CPT 81353 is used to analyze known familial variants for the TP53 gene. This test is performed on a specimen, such as blood, to evaluate family members for germline mutations associated with Li-Fraumeni syndrome, a hereditary condition that may lead to the early onset of multiple cancers. The analysis focuses on specific gene sequences related to TP53.

2. Official Description

The official description of CPT code 81353 is: ‘TP53 (tumor protein 53) (eg, Li-Fraumeni syndrome) gene analysis; known familial variant.’

3. Procedure

1. The lab analyst performs technical steps to analyze known familial variants of the TP53 gene using a specimen, such as blood.
2. The process involves extracting nucleic acids from the specimen through methods like cell lysis and digestion.
3. The lab analyst then amplifies and stabilizes the quantity of nucleic acid for analysis using techniques like polymerase chain reaction (PCR).
4. The target genes, specifically TP53 gene sequences, are detected and analyzed.

4. Qualifying circumstances

CPT 81353 is ordered by clinicians to evaluate germline mutations in family members for the diagnosis and predictive testing of Li-Fraumeni syndrome. This test is not limited to a specific condition but focuses on TP53 gene variants. Germline mutations are inherited and occur in reproductive cells, affecting all cells in the child’s body. TP53 is a tumor suppressor gene, and mutations in this gene can contribute to various types of cancer.

5. When to use CPT code 81353

CPT code 81353 should be used when analyzing known familial variants of the TP53 gene. It is ordered to evaluate germline mutations in family members for the diagnosis and predictive testing of Li-Fraumeni syndrome. This code is specific to the analysis of TP53 gene sequences and should not be used for other gene analysis procedures.

6. Documentation requirements

To support a claim for CPT 81353, documentation should include:

• Indication of the need for TP53 gene analysis
• Details of the known familial variants being analyzed
• Date and time of the analysis
• Results of the analysis
• Signature of the lab analyst performing the analysis

7. Billing guidelines

When billing for CPT 81353, ensure that the analysis is performed on known familial variants of the TP53 gene. It is important to follow specific guidelines for reporting this code and to avoid reporting it with other TP53 gene analysis codes, such as CPT 81351 for full gene sequence analysis or CPT 81352 for targeted sequence analysis.
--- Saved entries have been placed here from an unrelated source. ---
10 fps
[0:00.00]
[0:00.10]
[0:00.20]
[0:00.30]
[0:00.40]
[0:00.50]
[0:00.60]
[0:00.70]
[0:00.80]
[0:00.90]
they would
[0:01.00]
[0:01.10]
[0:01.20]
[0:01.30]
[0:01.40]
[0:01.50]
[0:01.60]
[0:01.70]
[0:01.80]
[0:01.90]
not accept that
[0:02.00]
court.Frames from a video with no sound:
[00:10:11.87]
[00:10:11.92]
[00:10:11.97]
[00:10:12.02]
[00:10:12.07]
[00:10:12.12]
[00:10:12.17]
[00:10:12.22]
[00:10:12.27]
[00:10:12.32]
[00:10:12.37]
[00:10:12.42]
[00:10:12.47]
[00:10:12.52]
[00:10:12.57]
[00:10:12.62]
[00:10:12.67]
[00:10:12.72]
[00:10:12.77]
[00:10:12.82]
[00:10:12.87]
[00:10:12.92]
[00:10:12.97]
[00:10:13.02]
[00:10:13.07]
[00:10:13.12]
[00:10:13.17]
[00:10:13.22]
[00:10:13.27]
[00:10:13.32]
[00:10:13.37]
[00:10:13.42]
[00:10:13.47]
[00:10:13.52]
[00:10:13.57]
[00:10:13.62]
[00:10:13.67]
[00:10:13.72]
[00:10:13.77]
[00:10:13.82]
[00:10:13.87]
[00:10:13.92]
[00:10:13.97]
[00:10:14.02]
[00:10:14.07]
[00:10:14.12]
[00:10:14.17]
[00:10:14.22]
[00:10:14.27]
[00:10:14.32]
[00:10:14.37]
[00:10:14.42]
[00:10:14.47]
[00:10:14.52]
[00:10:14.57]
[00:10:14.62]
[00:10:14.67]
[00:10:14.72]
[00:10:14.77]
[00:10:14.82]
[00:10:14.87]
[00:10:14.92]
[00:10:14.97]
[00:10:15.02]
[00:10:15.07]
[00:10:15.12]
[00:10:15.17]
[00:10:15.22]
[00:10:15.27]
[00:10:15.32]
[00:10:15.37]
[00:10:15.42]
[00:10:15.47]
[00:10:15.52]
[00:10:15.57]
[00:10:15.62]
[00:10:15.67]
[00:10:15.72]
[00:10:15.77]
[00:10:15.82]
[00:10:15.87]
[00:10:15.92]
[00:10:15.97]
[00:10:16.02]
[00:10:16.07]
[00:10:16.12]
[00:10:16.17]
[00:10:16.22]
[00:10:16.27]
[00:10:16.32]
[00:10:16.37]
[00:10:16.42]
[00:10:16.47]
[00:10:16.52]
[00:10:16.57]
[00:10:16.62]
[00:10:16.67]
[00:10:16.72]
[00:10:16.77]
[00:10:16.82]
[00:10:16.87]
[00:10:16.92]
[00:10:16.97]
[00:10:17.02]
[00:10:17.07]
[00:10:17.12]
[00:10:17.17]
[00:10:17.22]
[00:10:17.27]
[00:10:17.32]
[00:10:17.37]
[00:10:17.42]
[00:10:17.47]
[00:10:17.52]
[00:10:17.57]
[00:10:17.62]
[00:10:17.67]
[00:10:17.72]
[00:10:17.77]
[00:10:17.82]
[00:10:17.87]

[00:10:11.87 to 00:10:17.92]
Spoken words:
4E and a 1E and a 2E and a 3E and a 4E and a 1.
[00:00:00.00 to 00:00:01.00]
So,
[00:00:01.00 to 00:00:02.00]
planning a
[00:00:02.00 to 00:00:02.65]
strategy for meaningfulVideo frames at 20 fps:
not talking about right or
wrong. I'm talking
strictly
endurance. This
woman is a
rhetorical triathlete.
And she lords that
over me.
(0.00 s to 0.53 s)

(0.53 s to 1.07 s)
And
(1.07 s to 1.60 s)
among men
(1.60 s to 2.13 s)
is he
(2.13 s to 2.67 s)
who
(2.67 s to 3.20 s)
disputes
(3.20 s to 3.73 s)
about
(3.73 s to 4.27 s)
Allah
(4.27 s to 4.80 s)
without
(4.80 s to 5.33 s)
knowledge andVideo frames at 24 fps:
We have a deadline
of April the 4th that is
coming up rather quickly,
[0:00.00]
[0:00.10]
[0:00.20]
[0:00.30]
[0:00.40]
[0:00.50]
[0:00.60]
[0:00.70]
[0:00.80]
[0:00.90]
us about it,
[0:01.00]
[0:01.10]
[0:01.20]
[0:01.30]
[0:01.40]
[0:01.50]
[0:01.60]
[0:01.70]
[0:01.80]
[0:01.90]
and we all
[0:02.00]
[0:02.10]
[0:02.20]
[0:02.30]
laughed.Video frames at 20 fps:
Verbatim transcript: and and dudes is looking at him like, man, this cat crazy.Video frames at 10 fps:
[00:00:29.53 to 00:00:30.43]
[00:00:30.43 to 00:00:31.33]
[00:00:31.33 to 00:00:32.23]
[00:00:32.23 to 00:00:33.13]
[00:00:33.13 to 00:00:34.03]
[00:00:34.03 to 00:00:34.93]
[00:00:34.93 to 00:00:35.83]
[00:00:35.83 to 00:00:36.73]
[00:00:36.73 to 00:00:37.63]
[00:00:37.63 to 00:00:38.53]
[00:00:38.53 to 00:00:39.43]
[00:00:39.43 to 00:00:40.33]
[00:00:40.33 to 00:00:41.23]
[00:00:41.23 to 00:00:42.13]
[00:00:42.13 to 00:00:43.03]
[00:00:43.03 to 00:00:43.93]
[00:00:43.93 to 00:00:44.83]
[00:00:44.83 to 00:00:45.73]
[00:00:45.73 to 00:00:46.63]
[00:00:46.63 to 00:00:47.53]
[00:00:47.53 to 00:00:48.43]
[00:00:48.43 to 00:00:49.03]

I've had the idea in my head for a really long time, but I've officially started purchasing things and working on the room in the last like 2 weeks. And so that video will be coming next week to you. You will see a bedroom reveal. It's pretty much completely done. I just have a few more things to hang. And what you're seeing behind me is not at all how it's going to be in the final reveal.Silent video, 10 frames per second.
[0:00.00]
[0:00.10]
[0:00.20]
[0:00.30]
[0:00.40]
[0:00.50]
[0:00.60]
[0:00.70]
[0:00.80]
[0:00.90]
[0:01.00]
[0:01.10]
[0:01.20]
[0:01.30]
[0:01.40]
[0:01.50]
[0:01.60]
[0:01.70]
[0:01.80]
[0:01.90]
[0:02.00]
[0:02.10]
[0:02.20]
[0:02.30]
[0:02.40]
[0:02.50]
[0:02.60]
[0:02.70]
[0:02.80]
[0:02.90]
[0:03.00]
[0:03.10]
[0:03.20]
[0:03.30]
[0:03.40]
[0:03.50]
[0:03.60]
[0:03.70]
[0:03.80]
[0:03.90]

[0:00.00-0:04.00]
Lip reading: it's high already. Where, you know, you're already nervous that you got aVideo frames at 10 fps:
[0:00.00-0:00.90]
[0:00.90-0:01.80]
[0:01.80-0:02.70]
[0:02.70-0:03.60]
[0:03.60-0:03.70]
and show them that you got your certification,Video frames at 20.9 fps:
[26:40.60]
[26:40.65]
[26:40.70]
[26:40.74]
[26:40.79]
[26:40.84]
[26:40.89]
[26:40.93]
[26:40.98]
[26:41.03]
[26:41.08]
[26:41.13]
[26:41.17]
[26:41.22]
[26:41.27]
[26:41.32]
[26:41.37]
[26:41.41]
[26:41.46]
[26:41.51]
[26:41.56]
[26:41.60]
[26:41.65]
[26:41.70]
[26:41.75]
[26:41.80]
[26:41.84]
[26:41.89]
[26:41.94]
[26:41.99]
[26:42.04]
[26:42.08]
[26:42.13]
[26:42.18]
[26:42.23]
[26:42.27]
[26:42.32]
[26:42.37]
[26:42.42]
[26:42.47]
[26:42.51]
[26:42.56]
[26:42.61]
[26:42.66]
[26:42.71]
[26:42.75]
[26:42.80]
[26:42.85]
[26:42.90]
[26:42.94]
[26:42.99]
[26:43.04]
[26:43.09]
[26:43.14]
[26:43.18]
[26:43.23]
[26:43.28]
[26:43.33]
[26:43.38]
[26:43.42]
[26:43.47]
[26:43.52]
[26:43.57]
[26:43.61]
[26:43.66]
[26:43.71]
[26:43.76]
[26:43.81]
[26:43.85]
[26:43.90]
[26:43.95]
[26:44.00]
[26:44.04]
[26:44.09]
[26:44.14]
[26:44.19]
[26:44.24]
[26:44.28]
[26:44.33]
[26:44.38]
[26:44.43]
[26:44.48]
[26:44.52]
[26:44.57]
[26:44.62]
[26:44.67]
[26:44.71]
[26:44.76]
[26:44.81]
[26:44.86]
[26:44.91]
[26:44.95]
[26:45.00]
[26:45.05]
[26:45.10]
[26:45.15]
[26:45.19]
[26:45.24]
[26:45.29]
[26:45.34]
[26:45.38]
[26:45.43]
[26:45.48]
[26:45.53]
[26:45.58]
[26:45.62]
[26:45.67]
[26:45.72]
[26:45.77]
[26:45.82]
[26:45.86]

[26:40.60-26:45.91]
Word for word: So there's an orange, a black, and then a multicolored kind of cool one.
Additionally, if the lab performs a gene panel test that includes TP53, do not separately report CPT 81353.

8. Historical information

CPT 81353 was added to the Current Procedural Terminology system on January 1, 2021. There have been no updates to the code since its addition.

9. Examples

1. A patient with a family history of Li-Fraumeni syndrome undergoes TP53 gene analysis to evaluate known familial variants.
2. A clinician orders TP53 gene analysis for a family member of a patient diagnosed with Li-Fraumeni syndrome to assess the risk of developing multiple cancers.
3. A genetic counselor recommends TP53 gene analysis for a family with a history of early-onset cancers to identify known familial variants.
4. A patient with a TP53 gene variant undergoes TP53 gene analysis to determine the specific variant and its implications for cancer risk.
5. A research study includes TP53 gene analysis to investigate the prevalence of known familial variants in a population at high risk for Li-Fraumeni syndrome.